**EXERCISE DATA**

__________

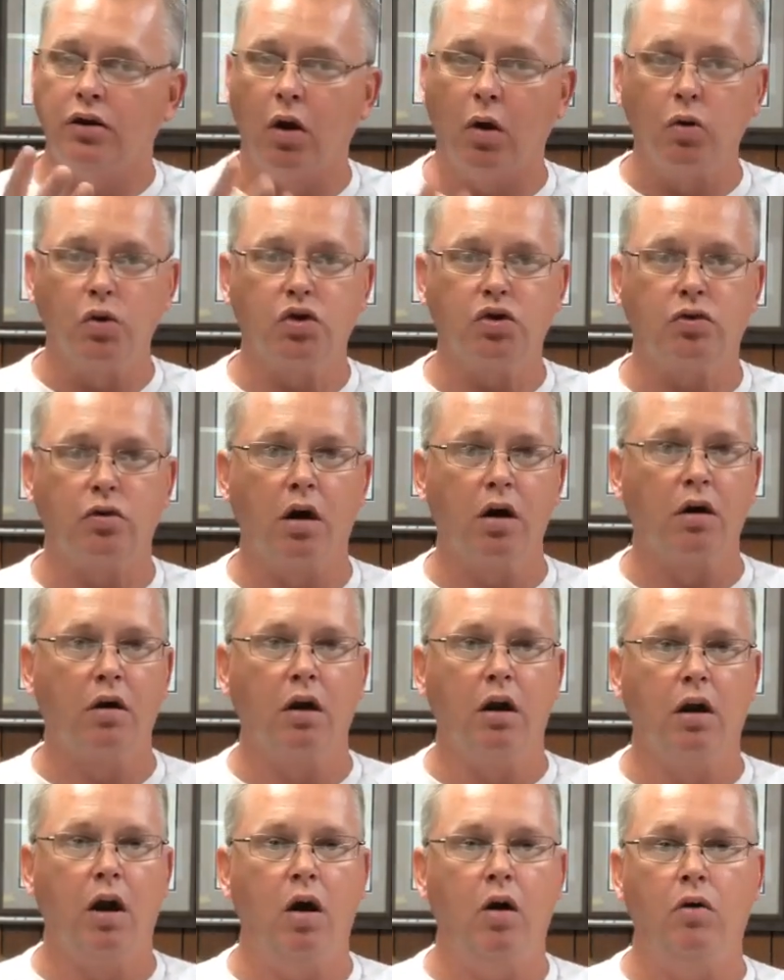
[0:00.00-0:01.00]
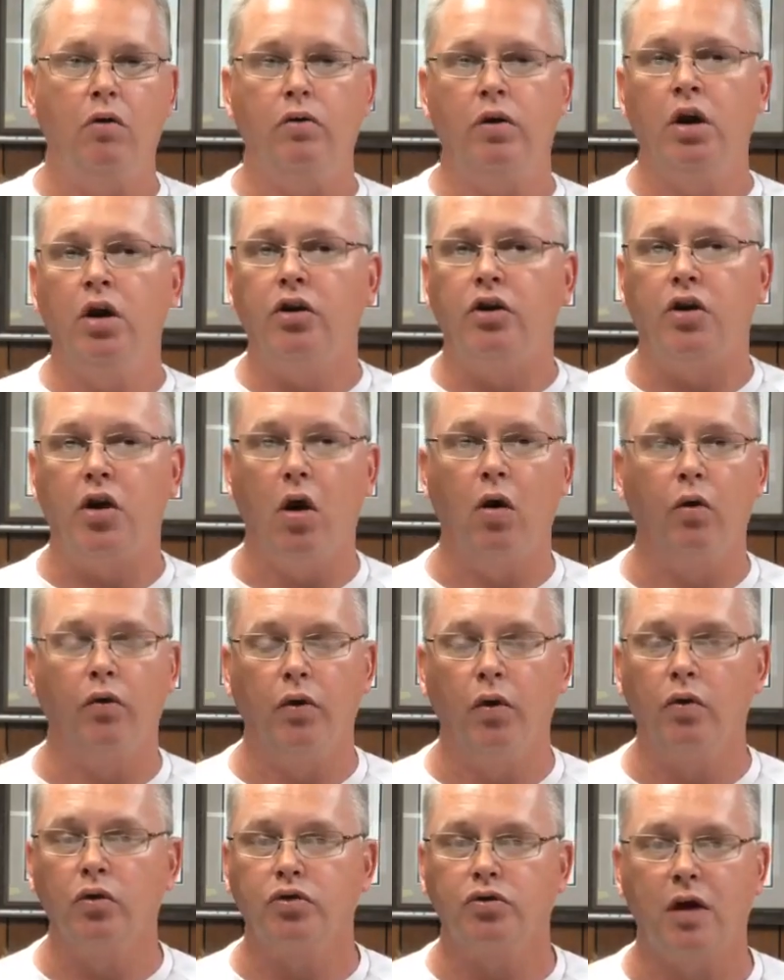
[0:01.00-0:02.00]
Don't struggle alone.
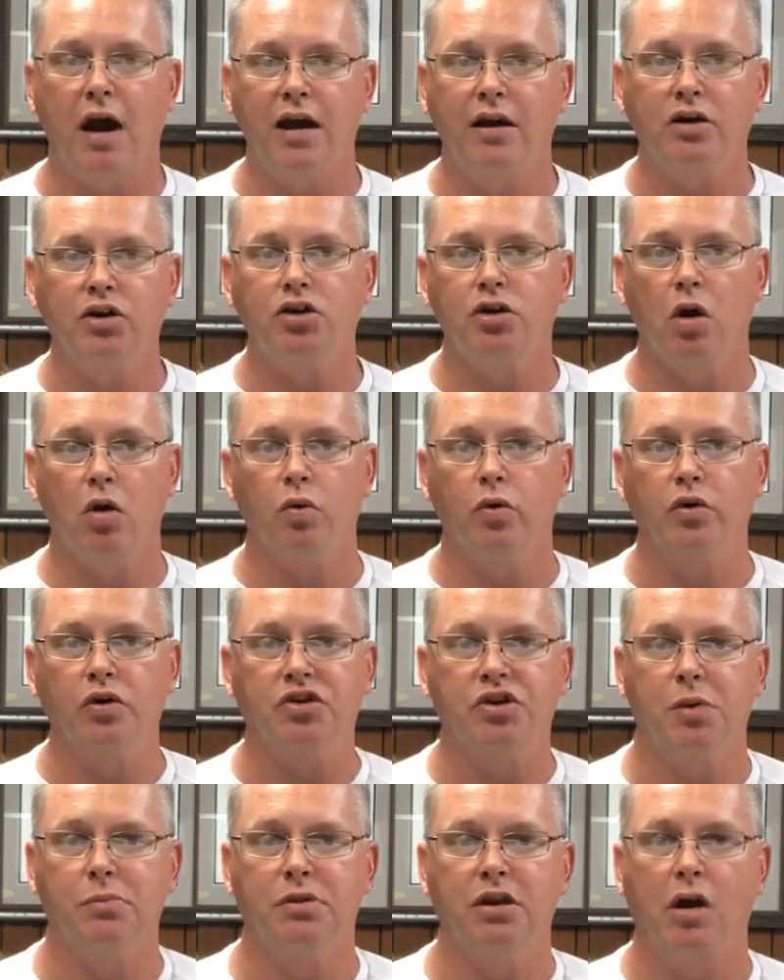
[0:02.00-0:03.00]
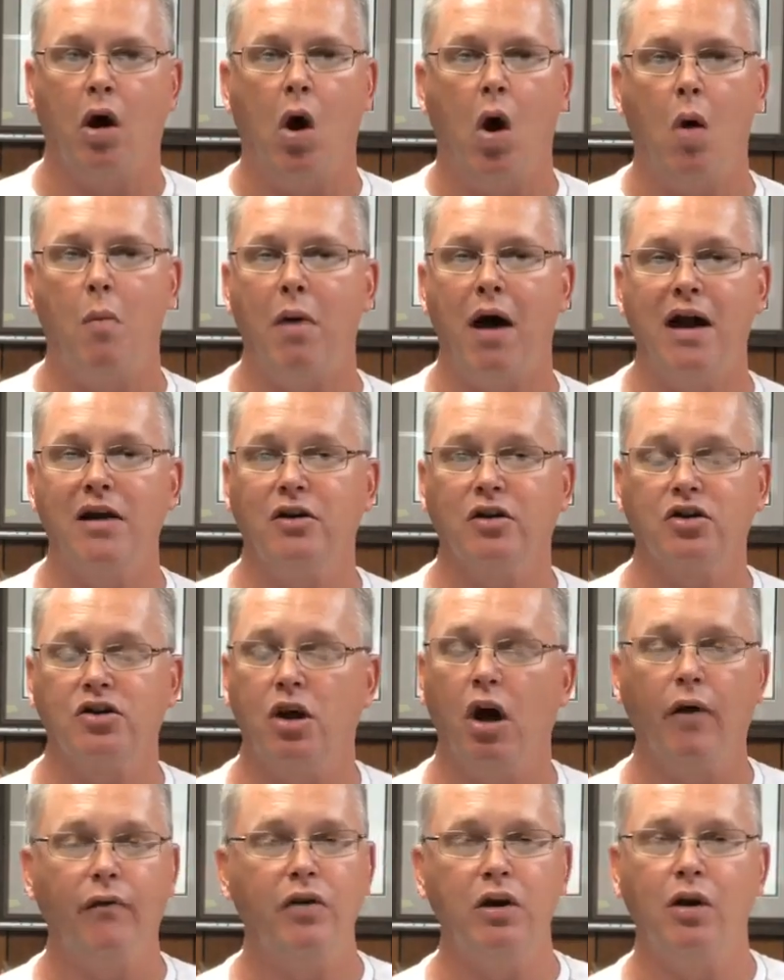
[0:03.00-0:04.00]
Don't don't try to shoulder something all by
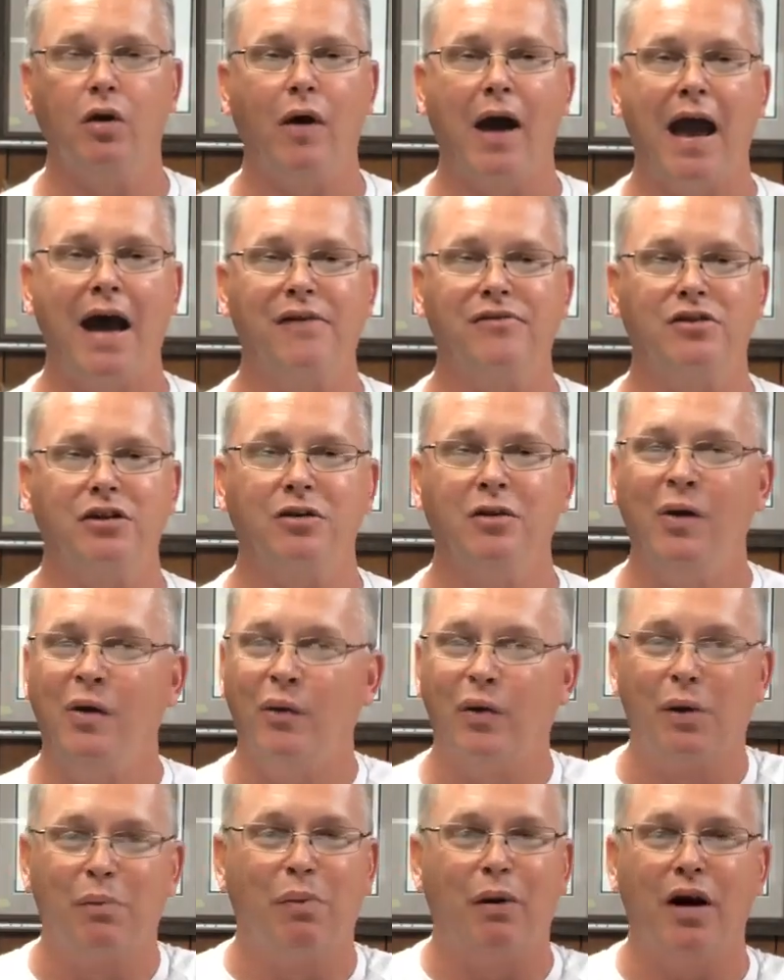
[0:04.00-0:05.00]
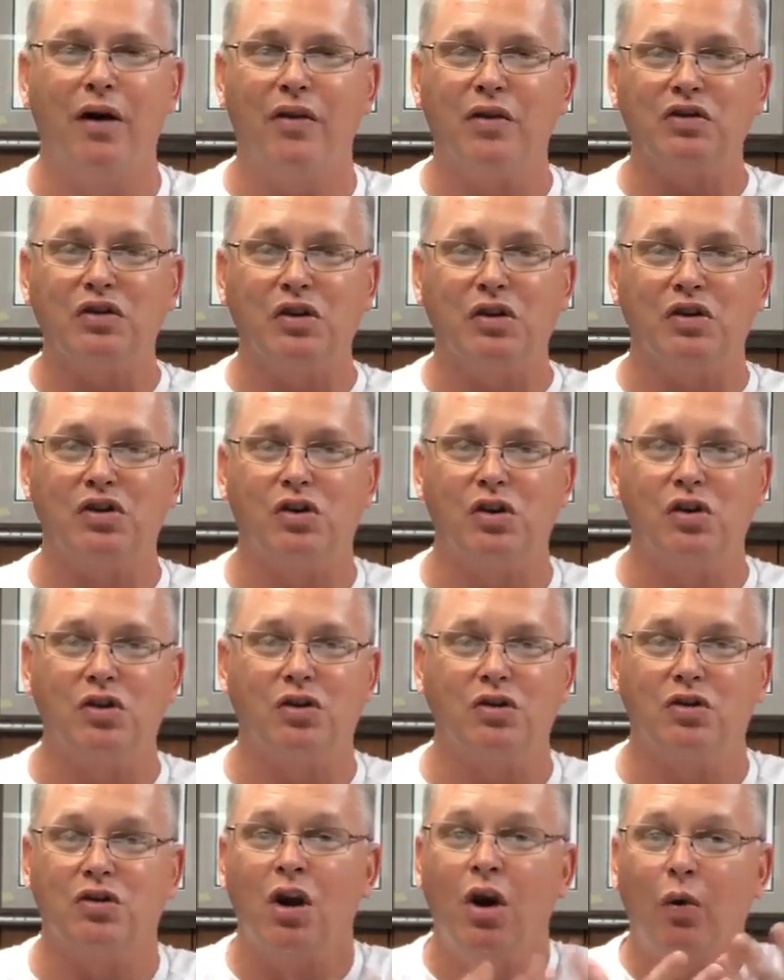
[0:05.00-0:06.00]
yourself. You don't have to. We're brothers and
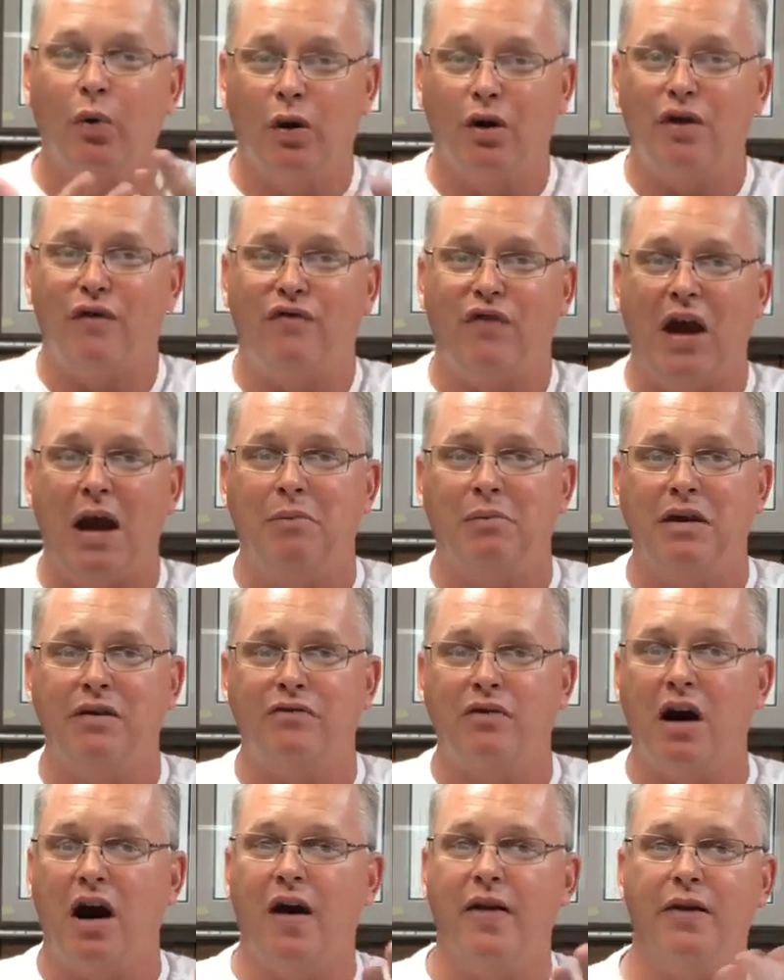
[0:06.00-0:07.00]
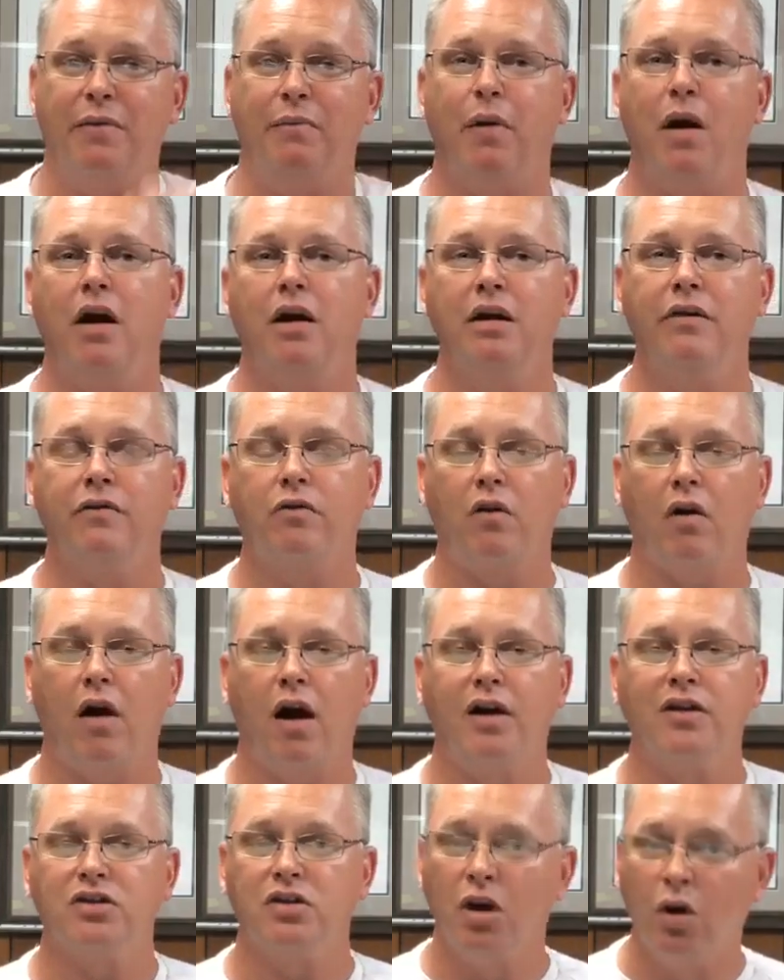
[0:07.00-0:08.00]
sisters. We're the family of God, the body of
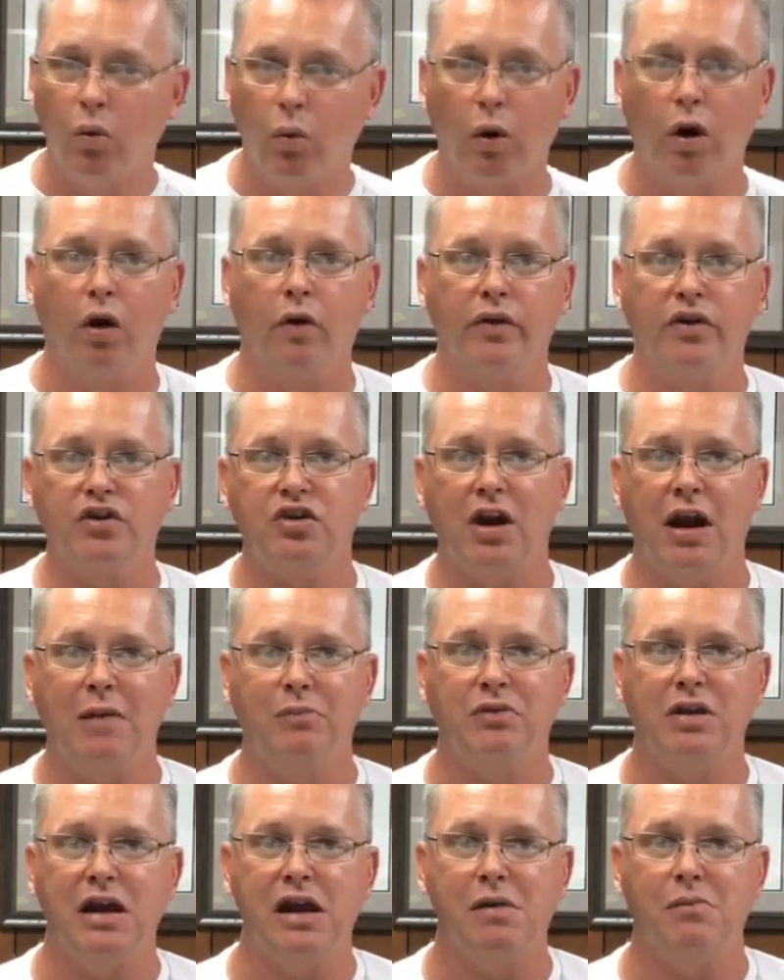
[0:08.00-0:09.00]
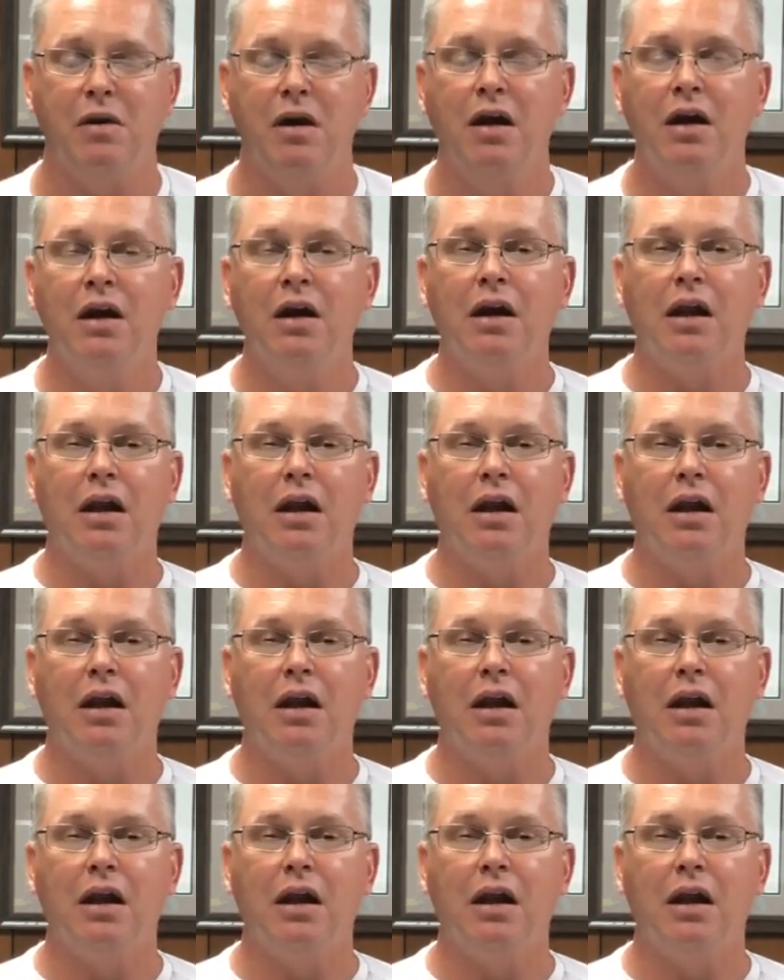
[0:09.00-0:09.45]
Christ. We're on the same team.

__________

**TASK ITEM**
Recopy the whole listing above precisely, excluding images.

**ANSWER SECTION**
[0:00.00-0:01.00]
[0:01.00-0:02.00]
Don't struggle alone.
[0:02.00-0:03.00]
[0:03.00-0:04.00]
Don't don't try to shoulder something all by
[0:04.00-0:05.00]
[0:05.00-0:06.00]
yourself. You don't have to. We're brothers and
[0:06.00-0:07.00]
[0:07.00-0:08.00]
sisters. We're the family of God, the body of
[0:08.00-0:09.00]
[0:09.00-0:09.45]
Christ. We're on the same team.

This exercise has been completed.